“Like . . . there's some places that're thinner than others, where the old doorways used to be, well, not doorways, never exactly understood it myself, not doorways as such, more places where the world is thinner . . . Anyway, the thing is, the Dancers . . . are a kind of fence . . . we, well, when I say we I mean thousands of years ago . . . I mean, but they're not just stones, they're some kind of thunderbolt iron but . . . there's things like tides, only not with water, it's when worlds get closer together'n you can nearly step between 'em . . . anyway, if people've been hangin' around the stones, playin' around . . . then They'll be back, if we're not careful.”
“What They?”
“That's the whole trouble,” said Nanny, miserably. “If I tells you, you'll get it all wrong. They lives on the other side of the Dancers.”
Her son stared at her. Then a faint grin of realisation wandered across his face.
“Ah,” he said. “I knows. I heard them wizards down in Ankh is always accidentally rippin' holes in this fabric o' reality they got down there, and you get them horrible things coming out o' the Dungeon Dimensions. Huge buggers with dozens o' eyeballs and more legs'n a Morris team.” He gripped his No. 5 hammer. “Don't you worry. Mum.

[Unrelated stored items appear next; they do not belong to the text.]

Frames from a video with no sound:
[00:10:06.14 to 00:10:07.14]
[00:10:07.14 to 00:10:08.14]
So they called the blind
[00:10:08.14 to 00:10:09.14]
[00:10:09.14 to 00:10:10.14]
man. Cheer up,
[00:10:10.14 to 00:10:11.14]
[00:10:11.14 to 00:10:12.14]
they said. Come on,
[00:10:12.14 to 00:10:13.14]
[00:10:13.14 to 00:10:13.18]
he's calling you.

If they starts poppin' out here, we'll soon-”
“No, it ain't like that,” said Nanny “Those live outside. But Them lives. . . over there.”
Jason looked completely lost.
Nanny shrugged. She'd have to tell someone, sooner or later.

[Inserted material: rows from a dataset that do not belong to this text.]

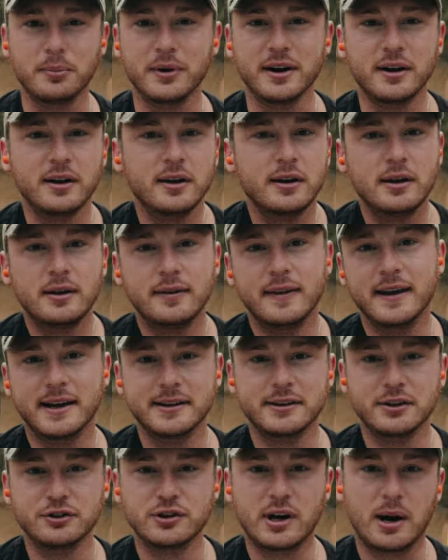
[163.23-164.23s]
but they
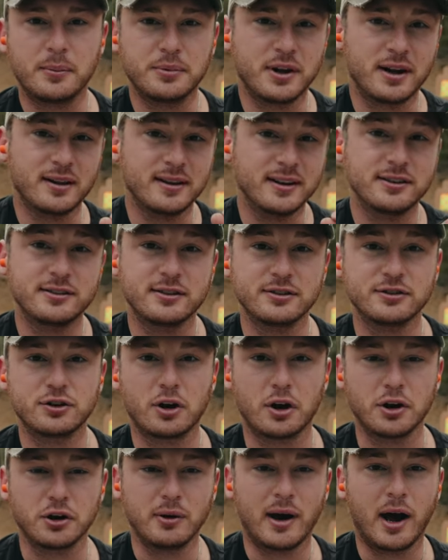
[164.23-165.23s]
get the job done at least to
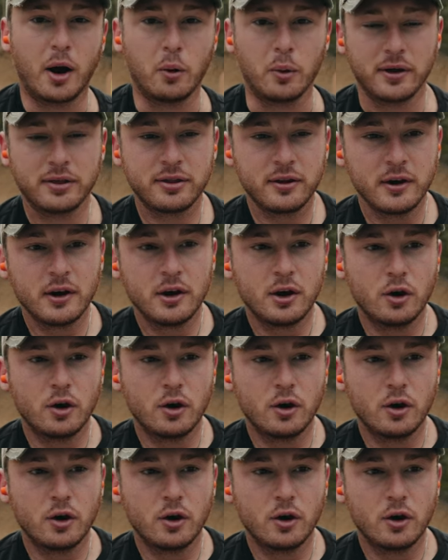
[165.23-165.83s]
start you out with.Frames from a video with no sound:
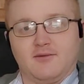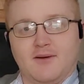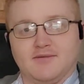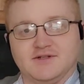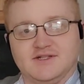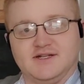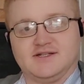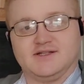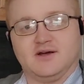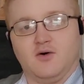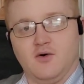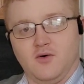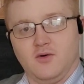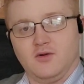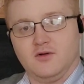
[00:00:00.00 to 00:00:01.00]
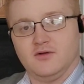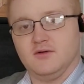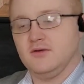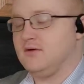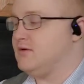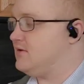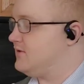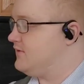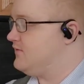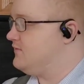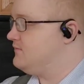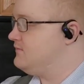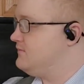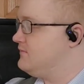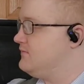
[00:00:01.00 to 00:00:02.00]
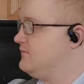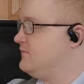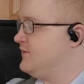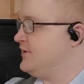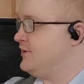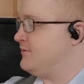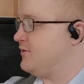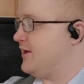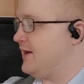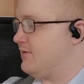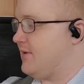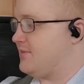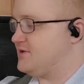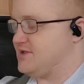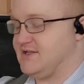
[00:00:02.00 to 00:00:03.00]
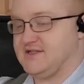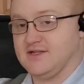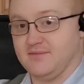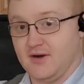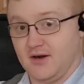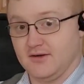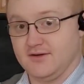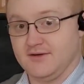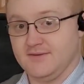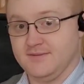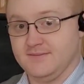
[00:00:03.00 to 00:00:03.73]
represents the whole, the numerator represents the part.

“The Lords and Ladies,” she said.
“Who're they?”
Nanny looked around. But, after all, this was a forge. There had been a forge here long before there was a castle, long before there was even a kingdom. There were horseshoes everywhere. Iron had entered the very walls. It wasn't just a place of iron, it was a place where iron died and was reborn. If you couldn't speak the words here, you couldn't speak 'em anywhere.
Even so, she'd rather not.
“You know,” she said. “The Fair Folk. The Gentry. The Shining Ones. The Star People. You know.”
“What?”
Nanny put her hand on the anvil, just in case, and said the word.
Jason's frown very gently cleared, at about the same speed as a sunrise.
“Them?” he said. “But aren't they nice and-?”
'“See?” said Nanny. “I told you you'd get it wrong!”
“How much?” said Ridcully.
The coachman shrugged.
“Take it or leave it,” he said.
“I'm sorry, sir,” said Ponder Stibbons. “It's the only coach.”
“Fifty dollars each is daylight robbery!”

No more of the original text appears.